# quattro logo



## [email protected] (Mar 26, 2001)

i am looking for some digital .gif.tif.jpg whatever you have of the Audi Quattro logo. you can just post them up here and i will steal them off the forum.
also i am looking for the small quattro badge like the newer A4s have on the dash...anyone know where to get one?
thanks


----------



## Mr_LSD (Jun 11, 2002)

*Re: quattro logo ([email protected])*


----------



## PerL (Jan 9, 2001)

*Re: quattro logo ([email protected])*

I have the quattro font for windows on my computer. Do you want it? Just IM me your mail address and I'll send it to you.
The small script from the dash is virtually the same as the one on the trunk lid, and is best to get from a dealer. It shouldnt cost too many $$. I looked up the part numbers on the 2000 A4 quattro, the part numbers are: 
8D5 853 737F 2ZZ Sedan trunk lid
4D0 853 737 2ZZ Avant trunk lid
4D0 853 682 2ZZ Dashboard
Now I wonder, why does the A4 sedan and Avant have different badges? Is it the size?? Any one knows???


----------



## [email protected] (Mar 26, 2001)

*Re: quattro logo (PerL)*

sure. email me [email protected]
i dont have the rear quattro logo. my car has no badges on the rear.


----------



## TabulaRasa (Aug 4, 2000)

*Re: quattro logo ([email protected])*

You should have the small rings under the spoiler and "quattro" on the rear window glass.
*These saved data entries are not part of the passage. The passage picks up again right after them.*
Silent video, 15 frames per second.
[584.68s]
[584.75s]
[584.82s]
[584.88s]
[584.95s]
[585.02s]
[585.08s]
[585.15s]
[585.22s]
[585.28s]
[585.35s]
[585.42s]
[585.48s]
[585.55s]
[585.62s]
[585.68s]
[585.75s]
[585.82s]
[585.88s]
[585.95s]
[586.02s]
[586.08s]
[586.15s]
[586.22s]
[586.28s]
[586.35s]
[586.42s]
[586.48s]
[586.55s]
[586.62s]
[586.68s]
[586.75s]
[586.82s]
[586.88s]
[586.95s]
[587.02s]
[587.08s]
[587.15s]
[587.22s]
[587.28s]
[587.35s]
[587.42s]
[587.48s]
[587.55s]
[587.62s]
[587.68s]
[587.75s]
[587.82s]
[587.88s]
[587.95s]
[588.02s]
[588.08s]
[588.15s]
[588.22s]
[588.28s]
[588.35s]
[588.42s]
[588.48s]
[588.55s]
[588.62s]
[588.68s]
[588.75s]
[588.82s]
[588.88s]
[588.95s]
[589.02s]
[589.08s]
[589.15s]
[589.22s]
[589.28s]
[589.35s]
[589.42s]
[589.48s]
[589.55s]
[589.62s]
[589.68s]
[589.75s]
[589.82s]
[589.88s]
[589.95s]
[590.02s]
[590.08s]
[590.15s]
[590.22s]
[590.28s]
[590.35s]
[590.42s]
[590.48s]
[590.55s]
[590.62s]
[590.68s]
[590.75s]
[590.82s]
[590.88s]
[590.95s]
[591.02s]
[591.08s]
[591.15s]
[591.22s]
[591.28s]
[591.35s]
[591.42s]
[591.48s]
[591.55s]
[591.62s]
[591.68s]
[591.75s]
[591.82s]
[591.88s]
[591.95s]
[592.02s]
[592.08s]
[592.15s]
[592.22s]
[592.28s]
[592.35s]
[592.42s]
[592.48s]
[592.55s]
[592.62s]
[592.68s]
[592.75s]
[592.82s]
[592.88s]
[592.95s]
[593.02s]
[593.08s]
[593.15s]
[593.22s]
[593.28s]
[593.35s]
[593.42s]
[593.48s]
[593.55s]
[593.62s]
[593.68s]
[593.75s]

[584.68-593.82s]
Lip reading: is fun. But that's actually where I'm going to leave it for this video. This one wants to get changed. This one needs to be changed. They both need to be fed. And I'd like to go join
Atleast that's how things are on my CQ.
I say small rings because 1988-91 Audi 80/90/CQ's had a smaller set of rings than a 1993-1995 90 does on the rear.


----------



## [email protected] (Mar 26, 2001)

*Re: quattro logo (TabulaRasa)*

yes i have that. it isnt easy to scan my floor mats or rear window. i am making some stuff so i needed the logos, or the font.


----------



## matt007 (May 15, 2001)

*Re: quattro logo ([email protected])*

If you want to see my emblem:








It took like 6 shots to get that flash right


----------



## [email protected] (Mar 26, 2001)

*Re: quattro logo (matt007)*

where is that? dash? trunk lid?
i am making some stuff, hence why i needed the logo, however i wanted to get the small one and place on my dash like the A4 has.


----------